For myself, what I have come to understand is that we all go through various difficult things in our life – that is the nature of living in a fallen world. It is, though, how we deal with them that determines our real progress. Sometimes I have made big course corrections in my life that cost a lot, but the fact that I was open to hear God’s voice allowed Him to help me do better and ultimately be more effective in His kingdom.
Keep up the journey, the place you are going is really wonderful!
Big hugs and lots of love,
Michael
So love the discussion on evangelizing via unconditional love. I’ve felt led to do that with someone and I also keep thinking I’m not doing enough, not saying enough… yet I also know that if I did I’d lose the person. By being patient and letting God do His thing, I feel like progress is being made. And I do feel this is what God wants. I pray all the time for this person, and I do believe the person is on God’s heart. Maybe there are bigger movements than I can see, too.
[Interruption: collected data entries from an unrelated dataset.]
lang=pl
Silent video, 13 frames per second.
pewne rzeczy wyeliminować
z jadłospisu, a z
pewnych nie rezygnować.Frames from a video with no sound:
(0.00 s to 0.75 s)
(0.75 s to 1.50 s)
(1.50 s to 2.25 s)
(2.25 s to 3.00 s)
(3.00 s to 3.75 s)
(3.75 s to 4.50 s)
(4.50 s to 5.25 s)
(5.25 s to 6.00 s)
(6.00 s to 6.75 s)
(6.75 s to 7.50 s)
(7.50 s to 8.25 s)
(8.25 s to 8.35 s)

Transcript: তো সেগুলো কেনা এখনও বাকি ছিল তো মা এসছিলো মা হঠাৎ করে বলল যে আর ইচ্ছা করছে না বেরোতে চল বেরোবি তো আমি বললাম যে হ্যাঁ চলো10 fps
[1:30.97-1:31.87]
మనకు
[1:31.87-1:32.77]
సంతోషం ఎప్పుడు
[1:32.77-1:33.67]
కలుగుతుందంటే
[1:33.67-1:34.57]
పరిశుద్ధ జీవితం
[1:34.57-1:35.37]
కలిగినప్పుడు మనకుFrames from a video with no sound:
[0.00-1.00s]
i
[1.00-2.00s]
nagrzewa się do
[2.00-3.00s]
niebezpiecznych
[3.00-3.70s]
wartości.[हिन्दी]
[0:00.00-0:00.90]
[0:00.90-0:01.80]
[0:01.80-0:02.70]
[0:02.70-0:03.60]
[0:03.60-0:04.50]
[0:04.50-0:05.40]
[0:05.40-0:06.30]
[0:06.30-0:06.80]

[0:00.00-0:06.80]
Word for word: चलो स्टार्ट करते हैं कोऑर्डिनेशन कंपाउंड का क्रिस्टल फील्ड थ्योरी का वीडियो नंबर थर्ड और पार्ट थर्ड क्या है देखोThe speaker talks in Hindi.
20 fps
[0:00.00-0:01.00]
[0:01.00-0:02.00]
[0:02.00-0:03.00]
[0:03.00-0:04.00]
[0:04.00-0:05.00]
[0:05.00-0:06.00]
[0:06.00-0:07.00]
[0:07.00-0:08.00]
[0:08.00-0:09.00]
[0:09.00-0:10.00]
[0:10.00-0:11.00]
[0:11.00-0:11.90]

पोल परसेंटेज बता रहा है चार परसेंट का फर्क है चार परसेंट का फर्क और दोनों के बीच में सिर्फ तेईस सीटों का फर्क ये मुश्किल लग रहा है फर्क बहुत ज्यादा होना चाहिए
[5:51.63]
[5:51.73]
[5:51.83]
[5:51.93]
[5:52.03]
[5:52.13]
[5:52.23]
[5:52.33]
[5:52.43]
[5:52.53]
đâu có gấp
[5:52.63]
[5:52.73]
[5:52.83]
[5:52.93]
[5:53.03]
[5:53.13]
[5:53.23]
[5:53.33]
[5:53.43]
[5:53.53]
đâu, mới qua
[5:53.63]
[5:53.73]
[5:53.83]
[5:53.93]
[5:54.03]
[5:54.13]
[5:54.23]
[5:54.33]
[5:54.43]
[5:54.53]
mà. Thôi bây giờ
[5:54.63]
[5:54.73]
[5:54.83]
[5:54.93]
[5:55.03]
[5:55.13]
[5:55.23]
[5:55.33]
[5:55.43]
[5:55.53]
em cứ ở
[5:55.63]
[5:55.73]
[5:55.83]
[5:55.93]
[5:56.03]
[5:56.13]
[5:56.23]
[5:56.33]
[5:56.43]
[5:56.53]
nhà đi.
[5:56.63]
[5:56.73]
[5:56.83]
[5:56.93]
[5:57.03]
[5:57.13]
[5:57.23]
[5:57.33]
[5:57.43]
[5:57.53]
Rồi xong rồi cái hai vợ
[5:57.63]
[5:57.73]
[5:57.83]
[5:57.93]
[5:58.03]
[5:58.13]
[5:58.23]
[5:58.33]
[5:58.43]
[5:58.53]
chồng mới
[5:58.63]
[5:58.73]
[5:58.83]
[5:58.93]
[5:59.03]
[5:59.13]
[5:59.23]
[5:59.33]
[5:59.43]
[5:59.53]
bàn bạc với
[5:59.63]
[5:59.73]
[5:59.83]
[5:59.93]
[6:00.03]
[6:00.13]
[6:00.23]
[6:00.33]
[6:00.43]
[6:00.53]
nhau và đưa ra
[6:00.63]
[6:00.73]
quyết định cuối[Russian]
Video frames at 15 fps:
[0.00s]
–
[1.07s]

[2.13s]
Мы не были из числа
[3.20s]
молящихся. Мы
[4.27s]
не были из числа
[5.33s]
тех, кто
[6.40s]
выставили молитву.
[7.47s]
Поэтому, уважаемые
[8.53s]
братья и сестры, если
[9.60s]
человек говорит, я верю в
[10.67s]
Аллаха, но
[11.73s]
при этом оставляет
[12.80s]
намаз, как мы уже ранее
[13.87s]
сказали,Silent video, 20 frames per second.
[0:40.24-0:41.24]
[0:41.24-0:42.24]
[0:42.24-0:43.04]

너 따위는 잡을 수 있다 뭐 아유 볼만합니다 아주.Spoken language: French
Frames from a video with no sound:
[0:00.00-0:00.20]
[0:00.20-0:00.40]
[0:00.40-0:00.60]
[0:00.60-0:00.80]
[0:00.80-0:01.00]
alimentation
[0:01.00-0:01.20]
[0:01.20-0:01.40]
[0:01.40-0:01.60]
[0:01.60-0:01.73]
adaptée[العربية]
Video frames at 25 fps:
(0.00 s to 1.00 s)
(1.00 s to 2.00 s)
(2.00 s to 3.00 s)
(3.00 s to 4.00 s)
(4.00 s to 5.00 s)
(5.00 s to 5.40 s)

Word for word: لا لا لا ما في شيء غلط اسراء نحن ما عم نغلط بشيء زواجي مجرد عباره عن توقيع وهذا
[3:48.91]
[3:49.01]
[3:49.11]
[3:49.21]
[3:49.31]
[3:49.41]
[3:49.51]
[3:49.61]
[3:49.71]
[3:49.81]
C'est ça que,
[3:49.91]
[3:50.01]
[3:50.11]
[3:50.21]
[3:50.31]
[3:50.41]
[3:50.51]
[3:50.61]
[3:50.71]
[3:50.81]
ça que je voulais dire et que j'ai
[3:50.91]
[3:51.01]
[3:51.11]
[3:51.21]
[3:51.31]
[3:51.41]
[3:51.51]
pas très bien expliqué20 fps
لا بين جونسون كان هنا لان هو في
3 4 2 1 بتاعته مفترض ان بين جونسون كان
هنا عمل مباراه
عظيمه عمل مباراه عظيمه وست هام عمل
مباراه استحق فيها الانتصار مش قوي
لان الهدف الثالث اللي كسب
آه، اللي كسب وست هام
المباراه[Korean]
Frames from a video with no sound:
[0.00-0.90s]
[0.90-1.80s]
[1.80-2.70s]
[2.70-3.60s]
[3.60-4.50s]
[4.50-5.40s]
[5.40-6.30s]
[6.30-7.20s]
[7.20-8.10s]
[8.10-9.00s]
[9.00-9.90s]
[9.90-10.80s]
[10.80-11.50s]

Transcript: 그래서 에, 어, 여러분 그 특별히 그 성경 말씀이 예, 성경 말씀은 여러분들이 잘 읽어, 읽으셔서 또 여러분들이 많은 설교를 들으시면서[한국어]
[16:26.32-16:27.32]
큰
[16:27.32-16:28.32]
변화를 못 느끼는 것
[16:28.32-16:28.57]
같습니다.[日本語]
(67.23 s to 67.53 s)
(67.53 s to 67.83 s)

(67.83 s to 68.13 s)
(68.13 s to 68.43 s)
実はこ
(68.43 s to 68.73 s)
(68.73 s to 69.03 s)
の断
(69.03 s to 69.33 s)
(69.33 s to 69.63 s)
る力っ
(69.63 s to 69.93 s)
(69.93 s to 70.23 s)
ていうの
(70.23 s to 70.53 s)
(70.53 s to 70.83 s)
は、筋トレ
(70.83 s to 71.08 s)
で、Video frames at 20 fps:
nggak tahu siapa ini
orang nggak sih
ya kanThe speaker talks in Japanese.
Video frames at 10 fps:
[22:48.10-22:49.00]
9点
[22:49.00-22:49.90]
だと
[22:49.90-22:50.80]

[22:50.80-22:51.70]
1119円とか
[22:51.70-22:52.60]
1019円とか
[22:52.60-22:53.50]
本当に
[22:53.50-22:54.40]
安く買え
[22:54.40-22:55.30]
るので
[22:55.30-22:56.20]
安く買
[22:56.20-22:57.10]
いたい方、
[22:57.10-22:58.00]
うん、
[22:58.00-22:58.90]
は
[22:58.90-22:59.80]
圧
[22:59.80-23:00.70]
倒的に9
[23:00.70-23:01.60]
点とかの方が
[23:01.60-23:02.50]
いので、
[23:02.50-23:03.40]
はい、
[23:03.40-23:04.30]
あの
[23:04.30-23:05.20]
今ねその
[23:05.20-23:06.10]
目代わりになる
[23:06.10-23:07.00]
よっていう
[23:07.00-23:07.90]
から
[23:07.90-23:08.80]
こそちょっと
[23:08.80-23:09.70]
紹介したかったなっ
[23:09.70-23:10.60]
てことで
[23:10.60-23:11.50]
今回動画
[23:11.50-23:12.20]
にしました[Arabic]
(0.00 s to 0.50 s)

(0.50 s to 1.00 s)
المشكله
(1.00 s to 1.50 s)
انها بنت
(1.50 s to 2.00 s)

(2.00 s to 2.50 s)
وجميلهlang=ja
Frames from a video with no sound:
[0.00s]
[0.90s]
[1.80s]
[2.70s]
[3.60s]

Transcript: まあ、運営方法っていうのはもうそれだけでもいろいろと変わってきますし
But I trust that God has the person on His heart. Anyhow…I talk to God about it frequently but DO feel led this way. I’m glad I’m not the only one. It almost feels cowardly…but then it also feels like just the thing this person needs. I’m constantly asking God to make sure to show me if it’s just cowardice on my part or what the person needs…
Really appreciate this discussion and what you’re doing on here.
Dear Anon,
Thanks for you comment. If you are doing what God is putting upon your heart at any given moment, then you are in His will. God is merciful and patient and therefore, if that is what He is leading you to do and be, that is great!